● **Exercise**: Without reproducing any image, print the listing below exactly.

---

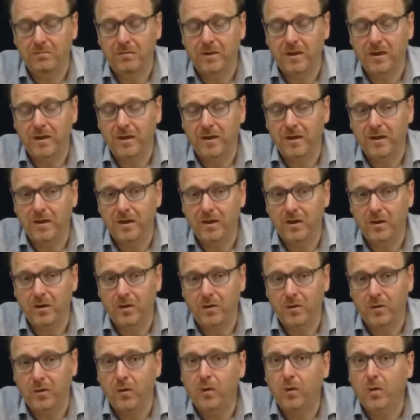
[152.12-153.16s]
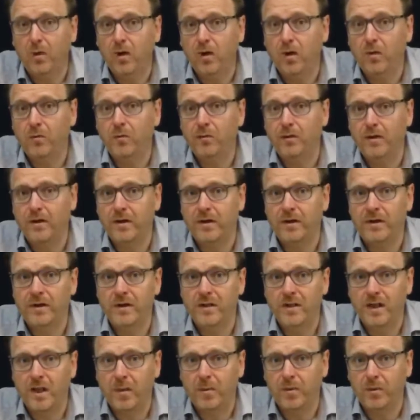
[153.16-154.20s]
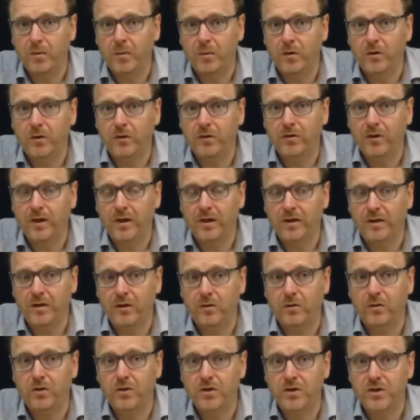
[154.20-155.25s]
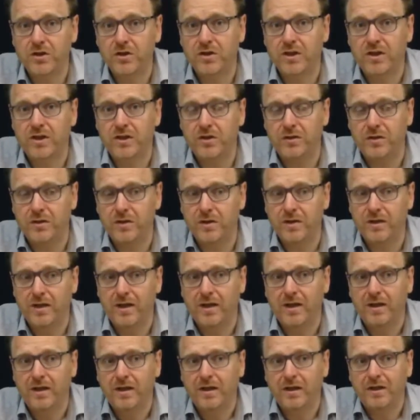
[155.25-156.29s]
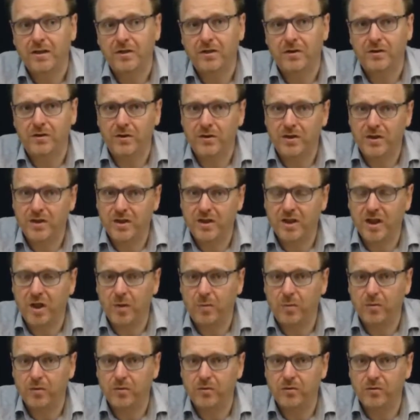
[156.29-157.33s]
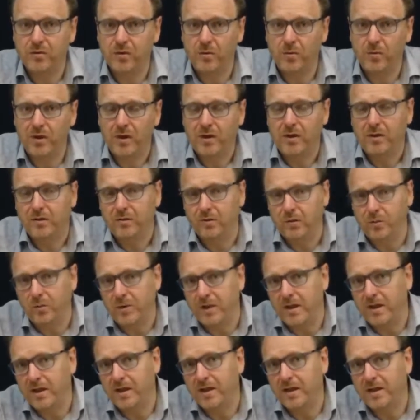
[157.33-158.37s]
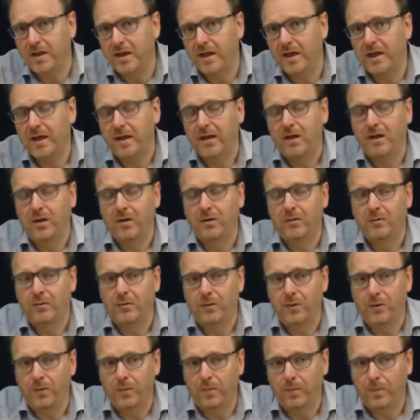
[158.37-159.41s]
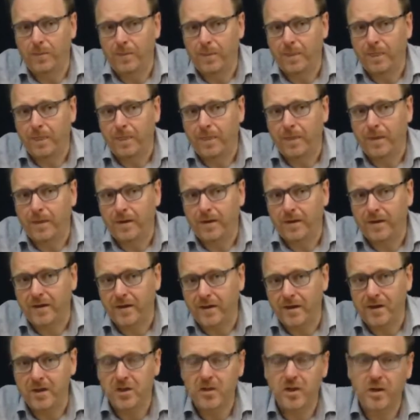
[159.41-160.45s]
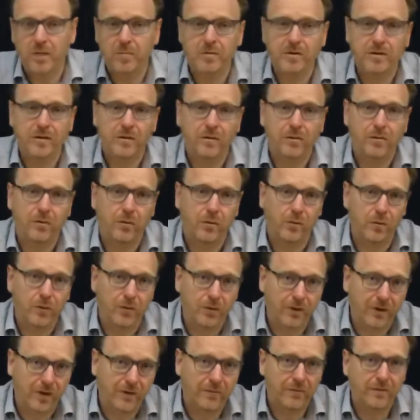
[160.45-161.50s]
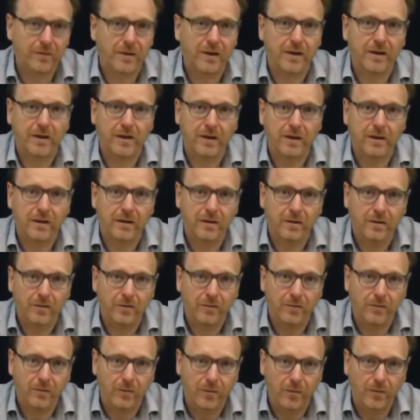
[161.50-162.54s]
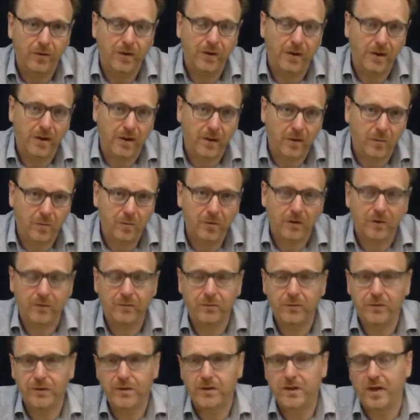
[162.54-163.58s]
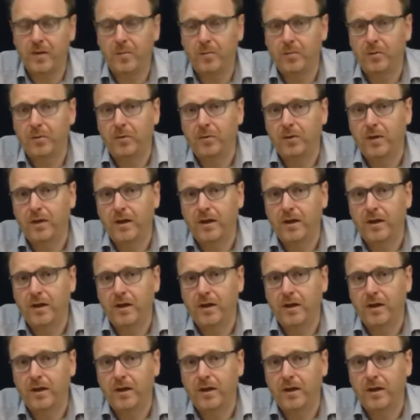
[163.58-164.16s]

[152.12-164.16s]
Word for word: uh, all over the Islamic world and across the centuries. So there's examples from, from India, from Egypt, from North Africa, from the Alhambra, for example.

---

● **Exercise output**:
[152.12-153.16s]
[153.16-154.20s]
[154.20-155.25s]
[155.25-156.29s]
[156.29-157.33s]
[157.33-158.37s]
[158.37-159.41s]
[159.41-160.45s]
[160.45-161.50s]
[161.50-162.54s]
[162.54-163.58s]
[163.58-164.16s]

[152.12-164.16s]
Word for word: uh, all over the Islamic world and across the centuries. So there's examples from, from India, from Egypt, from North Africa, from the Alhambra, for example.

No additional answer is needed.